Lease the industrial space and use the money you save to hire a salesman. Trust me, the voice of experience. The only exception is if you want to open a boutique and run your screenprinting shop in the back but the problem is storing inventory and getting ink where it shouldn't be. Plus you'll need to be in high traffic retail area not a business park.


----------



## LushLoveTshirts (May 28, 2009)

Industrial space, makes it easier to grow id say and rents cheaper


----------



## txjake (Dec 2, 2008)

We recently moved from a hidden location to a very visible retail-type building. Yes, our business increased noticeably once we made the move, but everybody is right - with the added exposure, you get a ton of folks walking in asking for stuff that's just not worth your time. If you plan to have some retail stuff in the shop, you can increase revenue somewhat with that... but be prepared for all the grandmas who want a t-shirt with their grandbaby's picture on it.

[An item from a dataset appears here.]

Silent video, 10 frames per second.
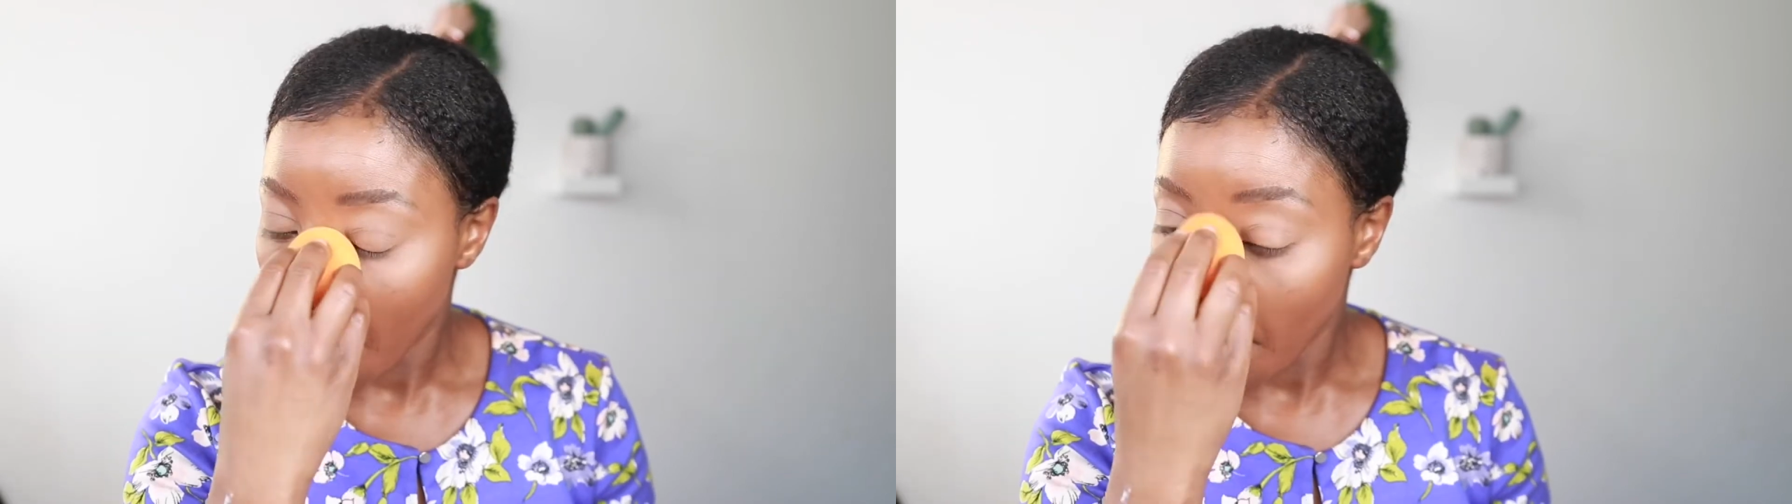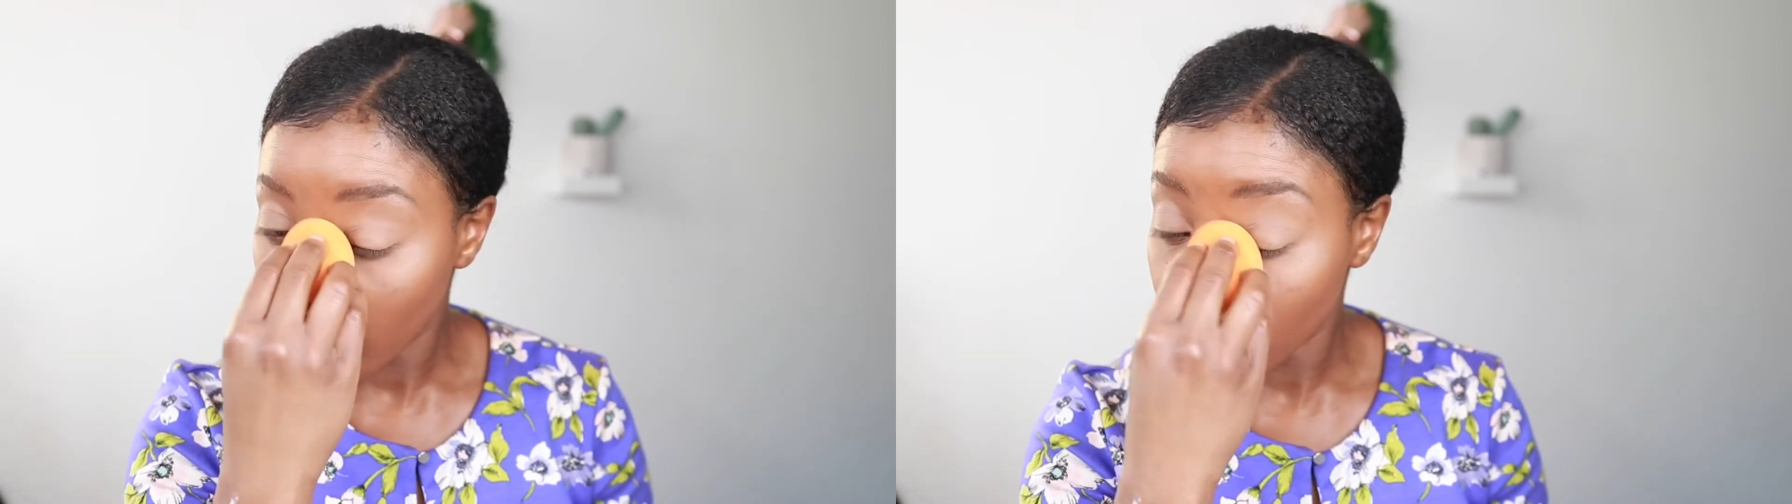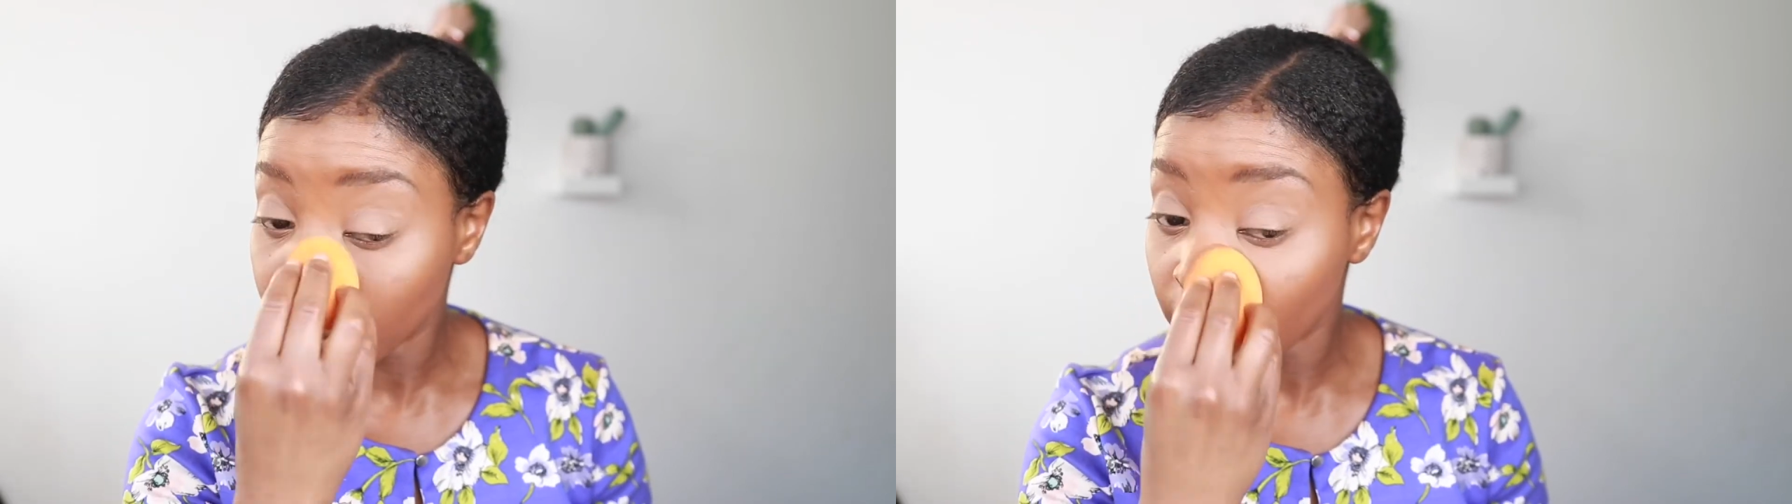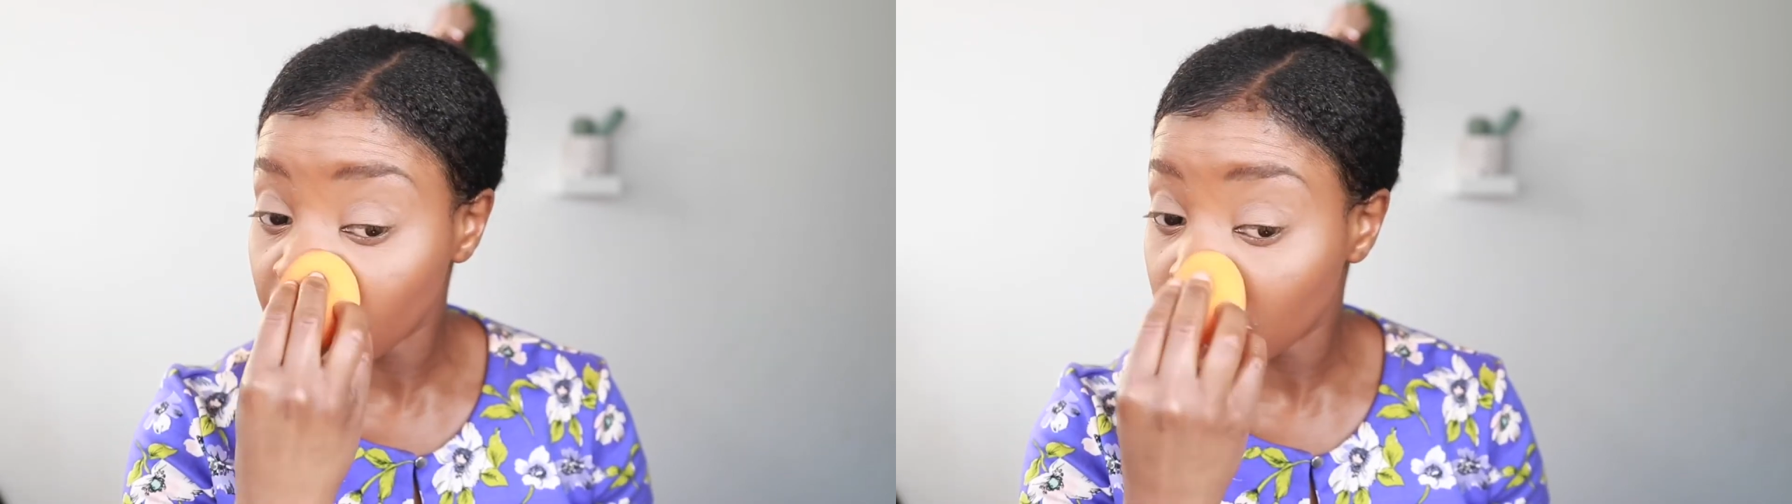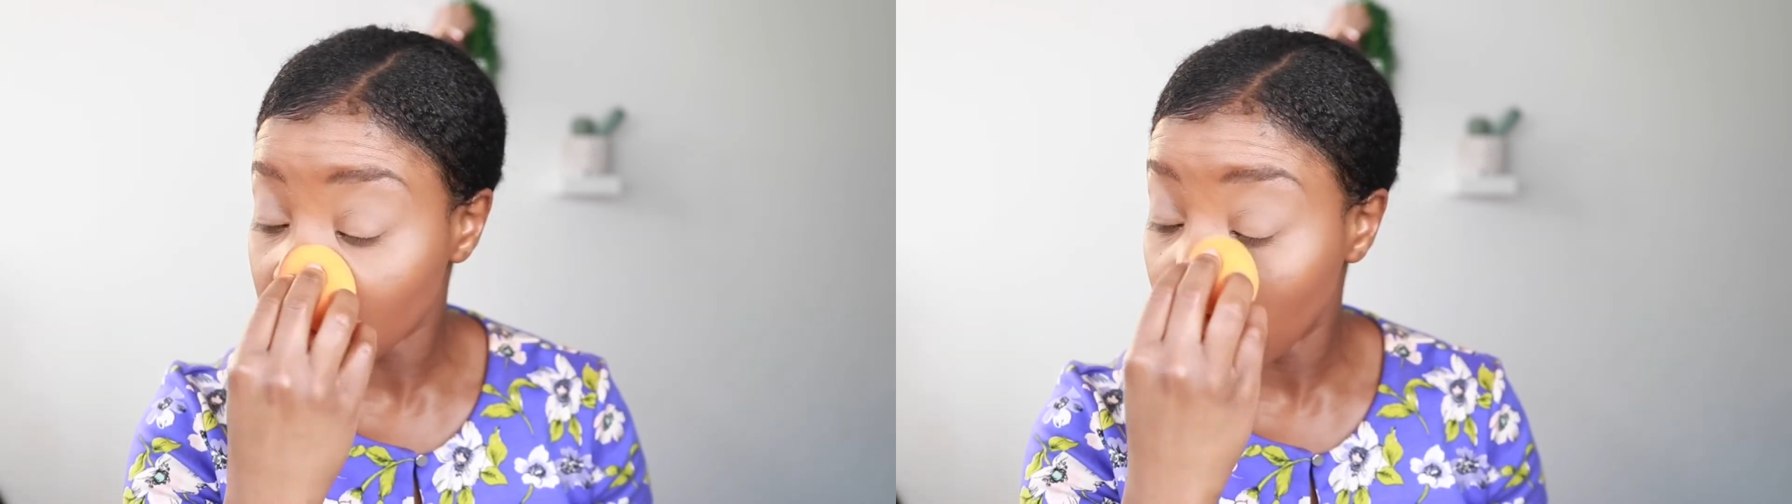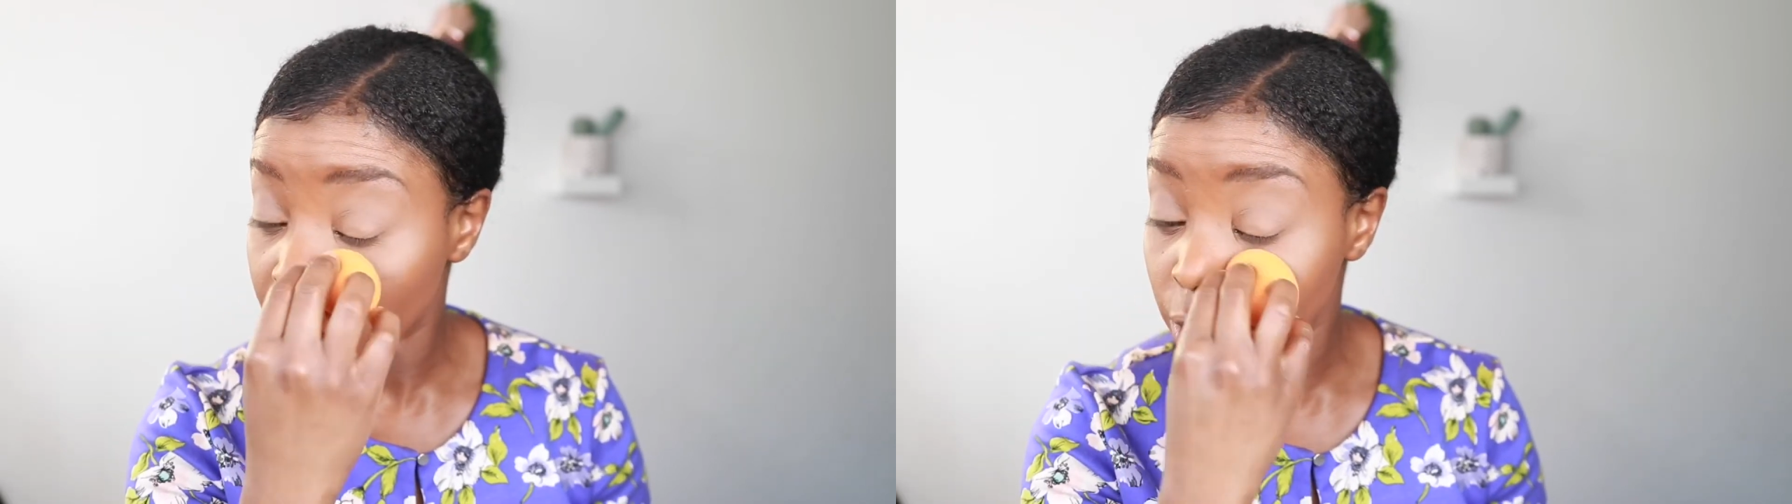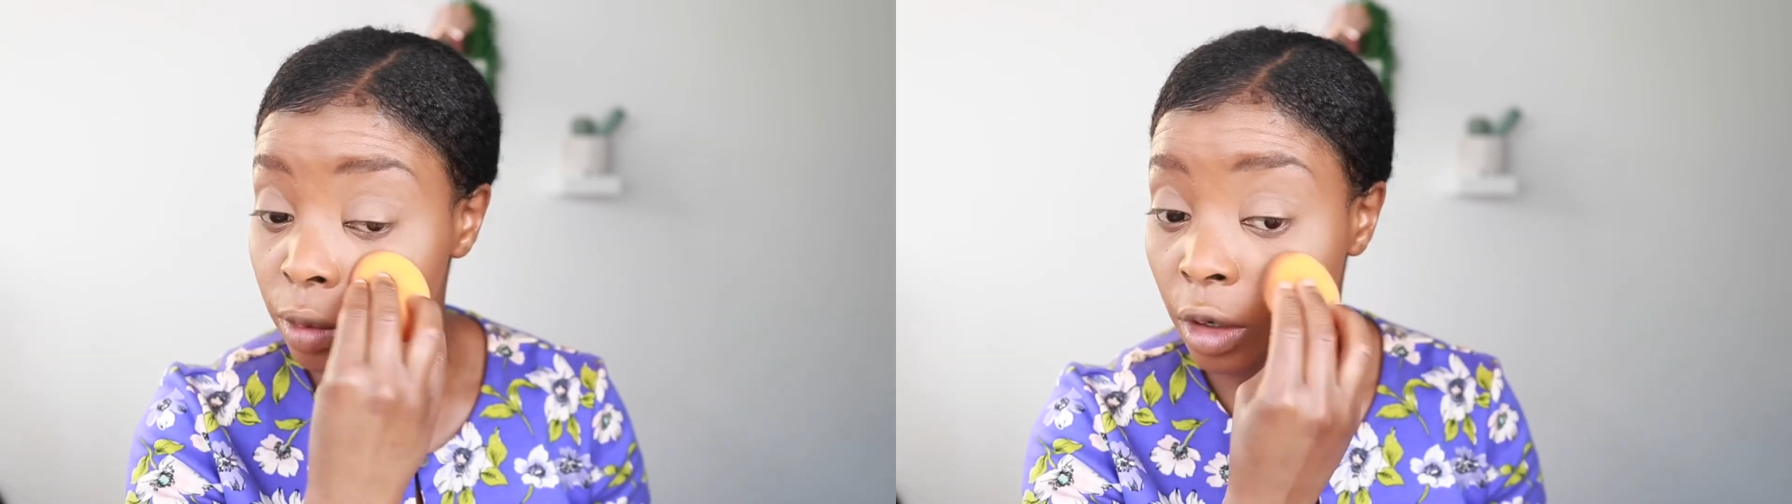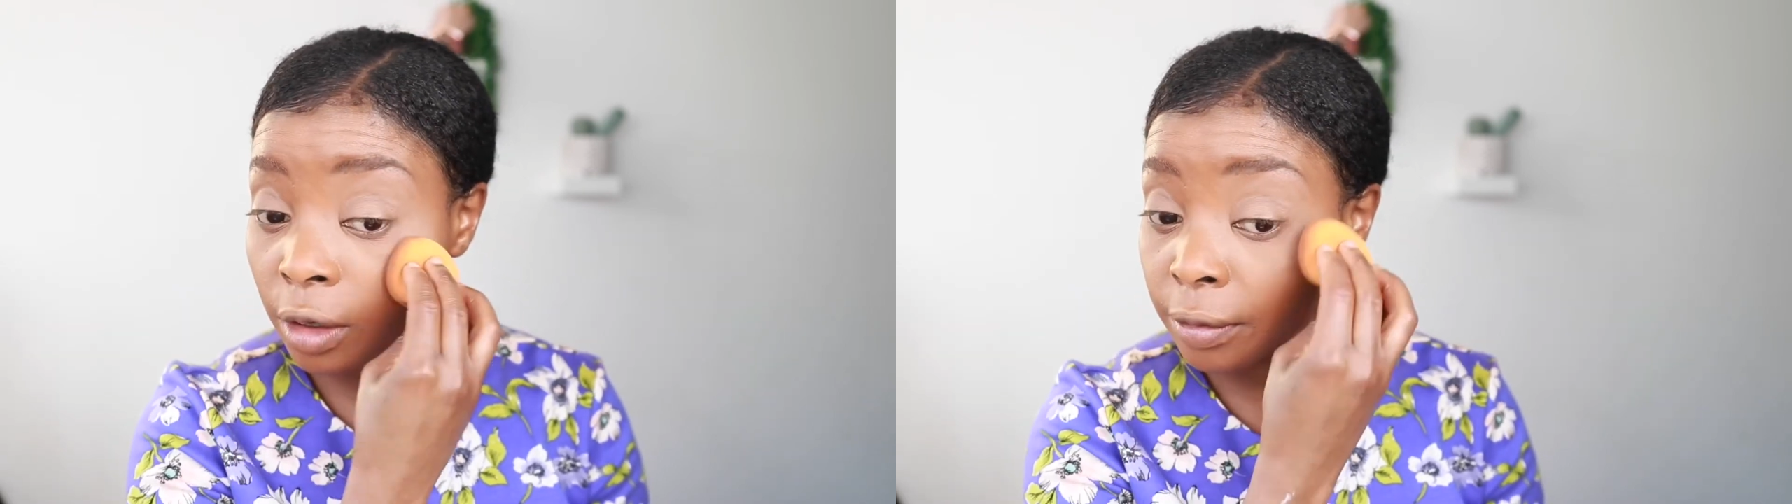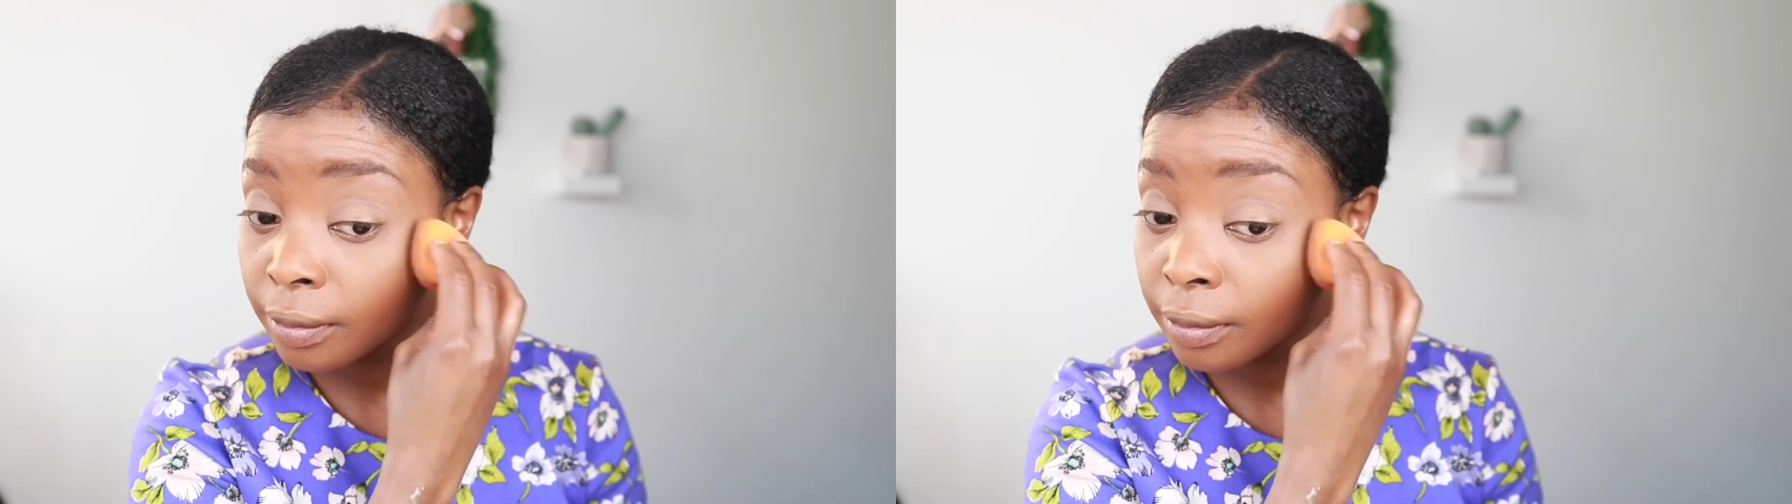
I'm gonna blot this side as well.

Rental space is limited in our town, but if I had a choice I would go with the warehouse/industrial type space over the retail space. We're all about generating artwork and dragging squeegees... dealing with onsie customers takes up a lot of time... even when you're just sending them elsewhere.


----------



## chrisyjean51 (Jul 16, 2008)

Thanks for everyone's opinions. I think there is a part of me (especially being a female) that does want to be in a "nicer" retail like location..and maybe I am trying to "convince" myself and all of you that the benefits are worth the cost. I just needed a reality check and I think you all gave it to me. In my town there are a combination of printers...some straight industrial park some retail location. The retail locations do basically have stores though (selling trophies, sports apparel etc). Most of those stores don't do screen printing onsite or themselves at all. I know that where we are now we discourage the one offs and always hate it when we get the talker/looky loo customers (which are infrequent but still pretty annoying) I just couldn't help thinking that we may be missing the big increase in business we would get if we jumped into the highly visible spot. I think the best choice for us is to find a decently nice or newer spot in an industrial area. Typically when I think of industrial areas I think of run down garages. We don't want to present our business that way.


----------



## chrisyjean51 (Jul 16, 2008)

How is more expense the best of both worlds?

What I meant by this was that we would have the best of both worlds meaning we would keep our bulk orders that we do at a lower cost and then also be able to justify the higher dollar digital prints for the onsies (we already have the equipment however now we try to limit those orders to higher volume orders only..because I don't want to hire someone just to do the infrequent requests we get for one offs)


----------